Insomma, per Flavio Ferraro il Vecchio Delfino rappresenta il punto di massima soddisfazione di un’intera carriera. Il legame con la famiglia Panucci è stato indubbiamente importante per il suo approdo in biancoblù: “Prima di tutto devo ringraziare Vittorio, la persona che ha spinto Di Blasio e Grenno ad ingaggiarmi dopo avermi visto lavorare a Finale. Uno dei più bei ricordi fu il 4 a 1 in casa al Borgosesia. Giocavamo di sabato e la domenica mattina ricevetti la telefonata di Christian Panucci, complimentandosi con noi per quello che stavamo facendo. Con Bettino Piro abbiamo vinto il campionato di Eccellenza e costruito la squadra per la C2, ma l’emozione della prima stagione è stata veramente irraggiungibile. Allenare il Savona non era semplice, un lusso importante“.

Ma allora si può fare calcio a Savona?

Per il tecnico baffuto non ci sono dubbi, rispondendo affermativamente e che anche gli anni successivi alla sua gestione sono stati un’ulteriore conferma. Tuttavia è consapevole del vero grande problema: “Non si riesce a dare una stabile continuità al lavoro svolto nel corso degli anni. Non è facile perché il pubblico di Savona vive ancora di tantissimi ricordi e purtroppo raggiungere la Serie C è difficilissimo”.

Per tornare a fare qualcosa di importante – continua Ferraro – bisognerebbe trovare una persona alla Tarabotto, ma non si andrà da nessuna parte finché arriverà gente che non vuole il bene del Savona e lo usano per altri interessi. Ci vorrebbe un gruppo di savonesi che ami questa maglia, con l’ambiente che dovrebbe essere paziente per poter ricostruire tutto gradualmente: dal settore giovanile sino alla scalata di categoria in categoria, cercando di portare il Savona quantomeno in Serie D”.

Baffo presente a Savona vs Speranza: un segnale di avvicinamento?

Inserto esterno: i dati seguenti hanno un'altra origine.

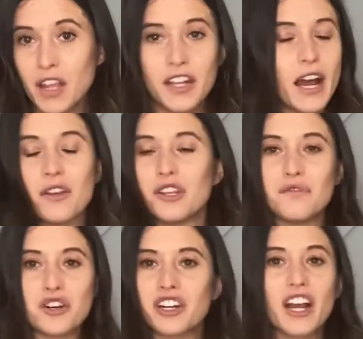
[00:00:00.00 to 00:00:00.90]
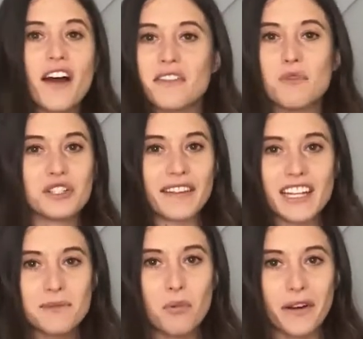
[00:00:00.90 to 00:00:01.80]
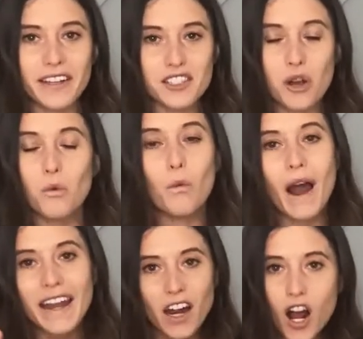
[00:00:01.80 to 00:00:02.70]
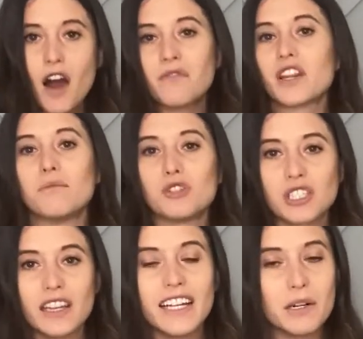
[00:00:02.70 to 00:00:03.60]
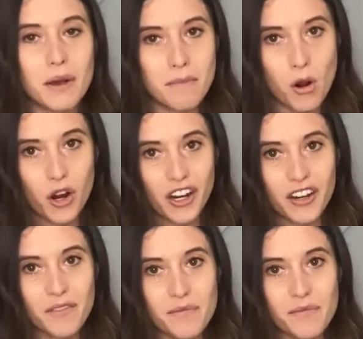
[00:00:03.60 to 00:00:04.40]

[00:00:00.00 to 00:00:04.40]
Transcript: Now, you've already got them hooked at this point, so why not offer them just a little bit more?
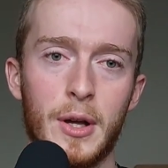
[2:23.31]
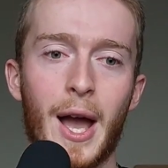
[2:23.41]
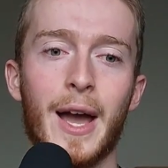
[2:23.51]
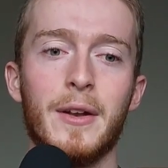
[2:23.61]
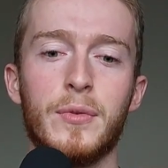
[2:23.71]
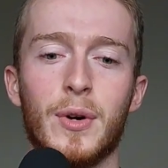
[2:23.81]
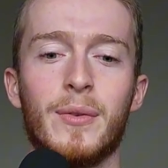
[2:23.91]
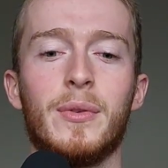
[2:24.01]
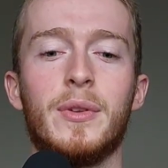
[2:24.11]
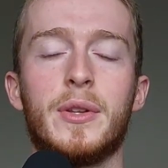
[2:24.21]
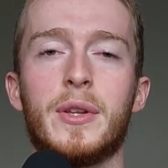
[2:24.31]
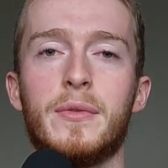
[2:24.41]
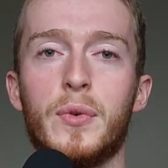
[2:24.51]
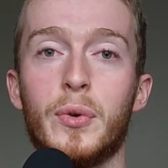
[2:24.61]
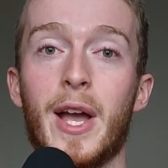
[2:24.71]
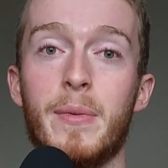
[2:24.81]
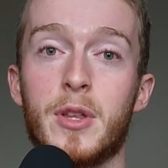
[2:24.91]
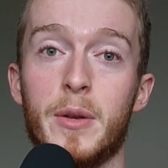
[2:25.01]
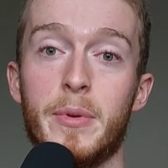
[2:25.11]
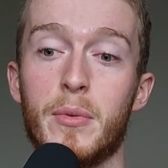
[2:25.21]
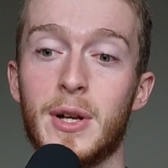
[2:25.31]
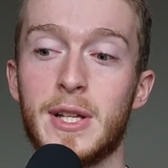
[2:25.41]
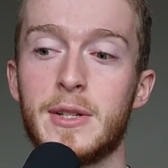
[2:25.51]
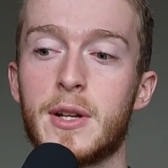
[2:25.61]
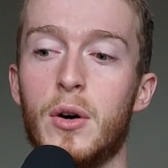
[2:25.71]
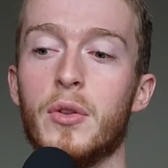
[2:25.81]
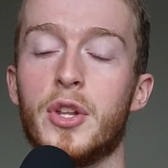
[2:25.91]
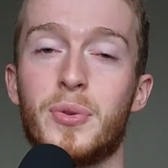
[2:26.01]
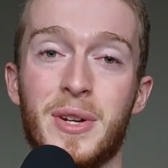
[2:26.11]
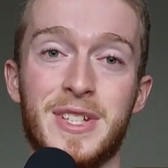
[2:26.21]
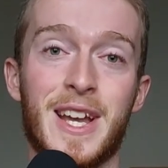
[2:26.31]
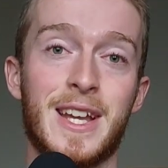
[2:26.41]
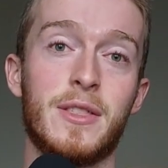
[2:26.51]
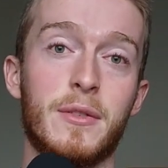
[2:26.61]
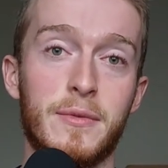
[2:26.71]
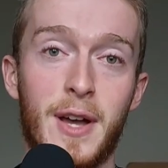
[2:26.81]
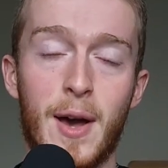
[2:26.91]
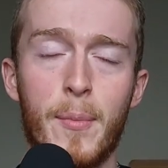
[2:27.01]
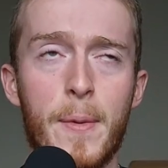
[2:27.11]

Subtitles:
and for reference, the full game is going to be released on the 28th of Feb.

Sono andato a vedere la partita per l’amore che ho per questa maglia e per quello che mi ha dato negli anni. Non esistono secondi fini ma soltanto una scelta di cuore. Ho visto gli ultras e ho salutato tanti tifosi dei miei tempi. C’è un seguito e una storia importantissima, quindi fare parte del Savona è sempre un onore e un piacere“. Questa la considerazione preliminare che l’intervistato ha tenuto a fare. Tuttavia non si esime a nascondere un’interesse per un ritorno in biancoblù: “Una chiamata sarebbe assolutamente ben accetta e io accetterei in qualsiasi categoria. Vale più il Savona in Prima Categoria che altre cento piazze in Promozione e Eccellenza: Flavio Ferraro è sempre pronto per questa maglia“.

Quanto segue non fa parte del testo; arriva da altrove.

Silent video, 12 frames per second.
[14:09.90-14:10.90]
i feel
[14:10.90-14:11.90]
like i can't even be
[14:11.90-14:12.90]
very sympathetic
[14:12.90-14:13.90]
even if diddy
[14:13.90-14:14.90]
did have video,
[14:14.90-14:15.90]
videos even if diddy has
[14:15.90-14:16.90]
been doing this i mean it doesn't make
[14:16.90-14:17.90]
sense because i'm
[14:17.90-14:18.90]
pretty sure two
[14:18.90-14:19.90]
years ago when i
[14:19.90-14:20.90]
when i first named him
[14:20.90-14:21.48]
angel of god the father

Ma aggiunge un’ulteriore precisazione a scanso di equivoci: “Stimo infinitamente Ermanno Frumento, con il quale ho giocato assieme nelle giovanili, ed è la persona giusta al posto giusto per allenare il Savona: un innamorato dei colori biancoblù che ha la passione per il calcio, che lavora prima di tutto con il cuore. Quindi non vorrei mai che si pensasse male, siccome ero lì per riconoscenza all’ambiente e affetto nei confronti del suo tecnico”.

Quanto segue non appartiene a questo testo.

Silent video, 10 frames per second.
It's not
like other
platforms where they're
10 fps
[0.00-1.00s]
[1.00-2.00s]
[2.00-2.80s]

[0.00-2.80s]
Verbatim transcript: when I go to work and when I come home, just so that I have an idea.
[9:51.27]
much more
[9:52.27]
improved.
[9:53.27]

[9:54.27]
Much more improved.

Dalla panchina alla scrivania: un cambiamento predetto

Patrick Panucci è da vent’anni che mi dice che sarei stato, e potrei essere, un grandissimo direttore per carisma e conoscenze. Purtroppo non sono più un ragazzino e quando dolorosamente deciderò di non allenare più, potrò affrontare sicuramente volentieri un discorso dirigenziale. Ma in questo momento sono molto dibattuto perché mi piace ancora stare sul campo e vorrei chiudere la mia carriera in maniera diversa, non con l’esperienza di quest’anno“.

L‘esonero di dicembre sulla panchina del Finale è un fatto dal quale Ferraro vuole avere la possibilità di riscattarsi: “Certo è che ho imparato nuovamente qualcosa, quindi non è stato tutto un percorso così negativo. Però ci sono stagioni in cui tra allenatore, giocatori e società si crea un’empatia immediata, come ad Albenga, mentre altre dove non accade ed è stato proprio il problema principale a Finale. I demeriti, quindi, vanno divisi tra tutti quanti, compreso il sottoscritto“.